Yesterday, one of the bloggers I follow posted on making cinnamon buns. Now cinnamon buns are one of my favorites. My Mom, who passed away in 1973, made awesome cinnamon buns. I can still remember them because they were so good.
So the cinnamon buns reminded me of some experiences people had making home made bread. When I went to the Arctic in 1963 very little fresh food was available. We were given a ration with a year's supply of food. That didn't include fresh bread. We had 200 lbs of flour and a bunch of yeast. I was single and bought bread at $2.50 a loaf which was an unheard of price. So the women who came north baked their own bread. Probably none of these young women had baked bread before they came north.
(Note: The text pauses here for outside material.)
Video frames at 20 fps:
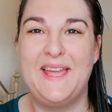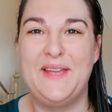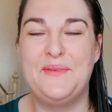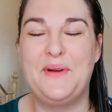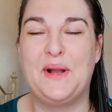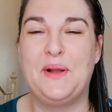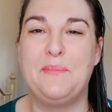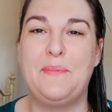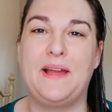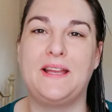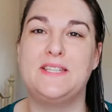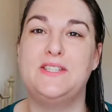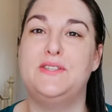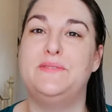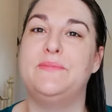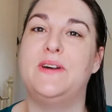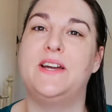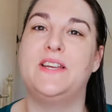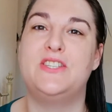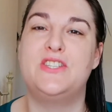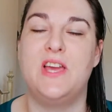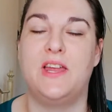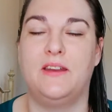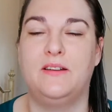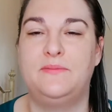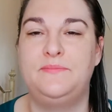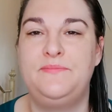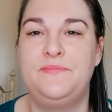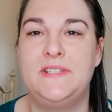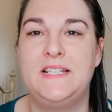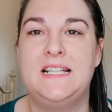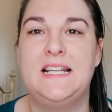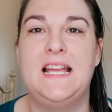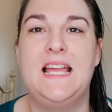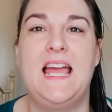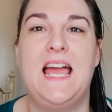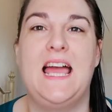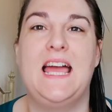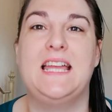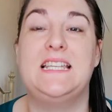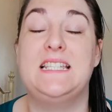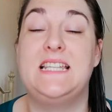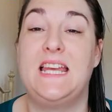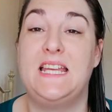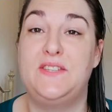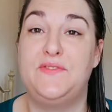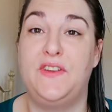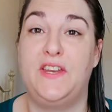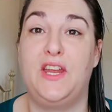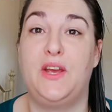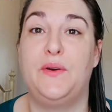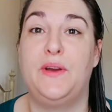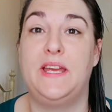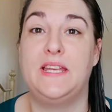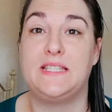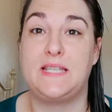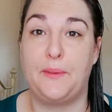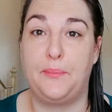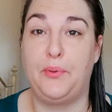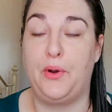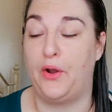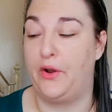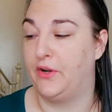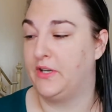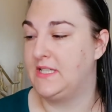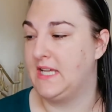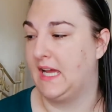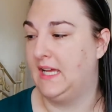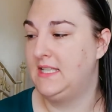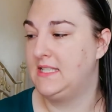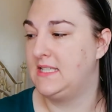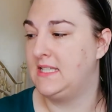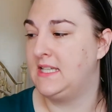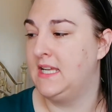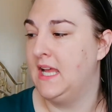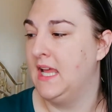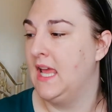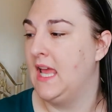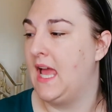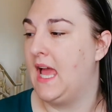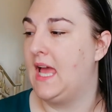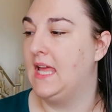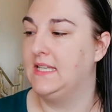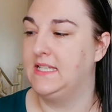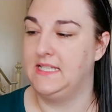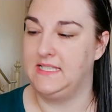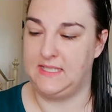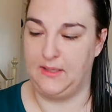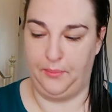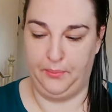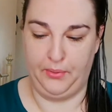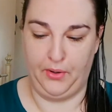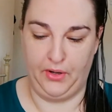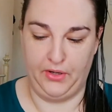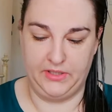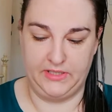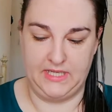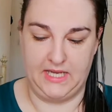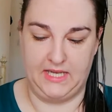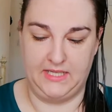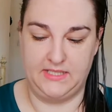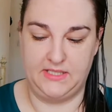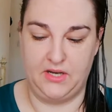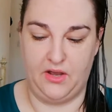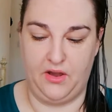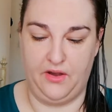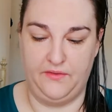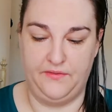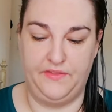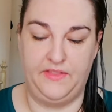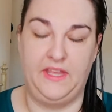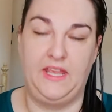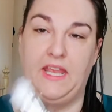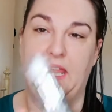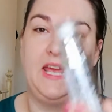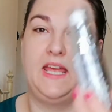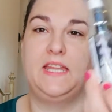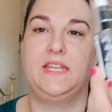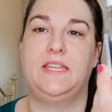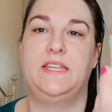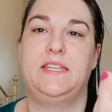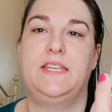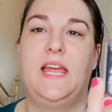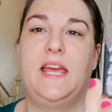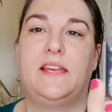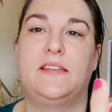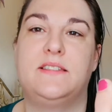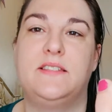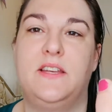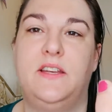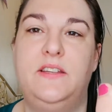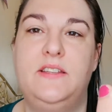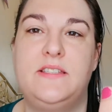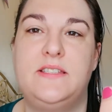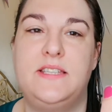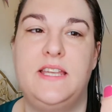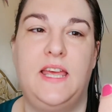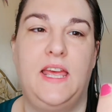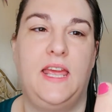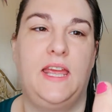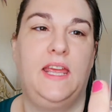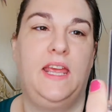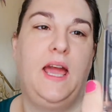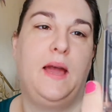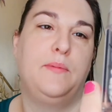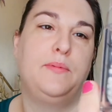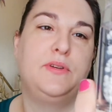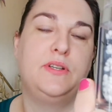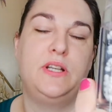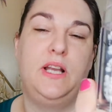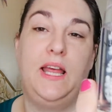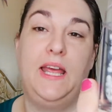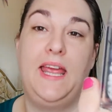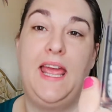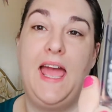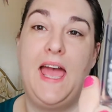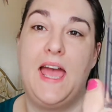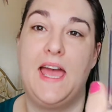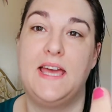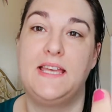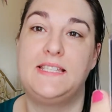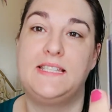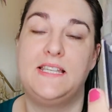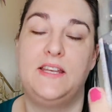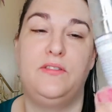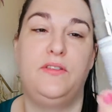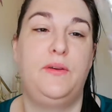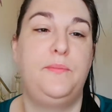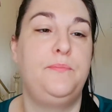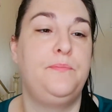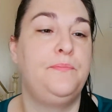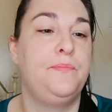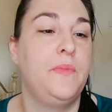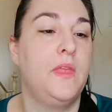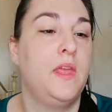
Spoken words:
Welcome back to my channel. Today's video is a product test, and it's a product test of the Nexus Encapsulate Hair Serum,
First time experiences working with yeast and dough were quite challenging. There were many famous flops before there was any remotely edible bread. One girl admitted that when she threw her first results out that the dog wouldn't eat the product.
It wasn't all doom and gloom. For my second posting I was married. My wife made bread and she was very competent. We had an oil stove with a shelf above the stove top. The temperature on the shelf was perfect for rising dough so we had spectacular bread. I still remember eating great tasting bread.
The best batch of bread we had was when I was involved in the process. My wife had started mixing a bread dough. She was the settlement nurse and was called away. She told me to keep stirring the bread and add a little flour once in a while. She said she wouldn't be long and not to stop mixing. Well, you guessed it. she was delayed . When she got back there I was still mixing the dough. She rescued me and she claims it was the best bread we ever made.
I'm sure that if bread making wasn't so laborious that very little bread would be sold in stores or else they would have to significantly improve their product.
Ooh! The delicious smell of home made bread!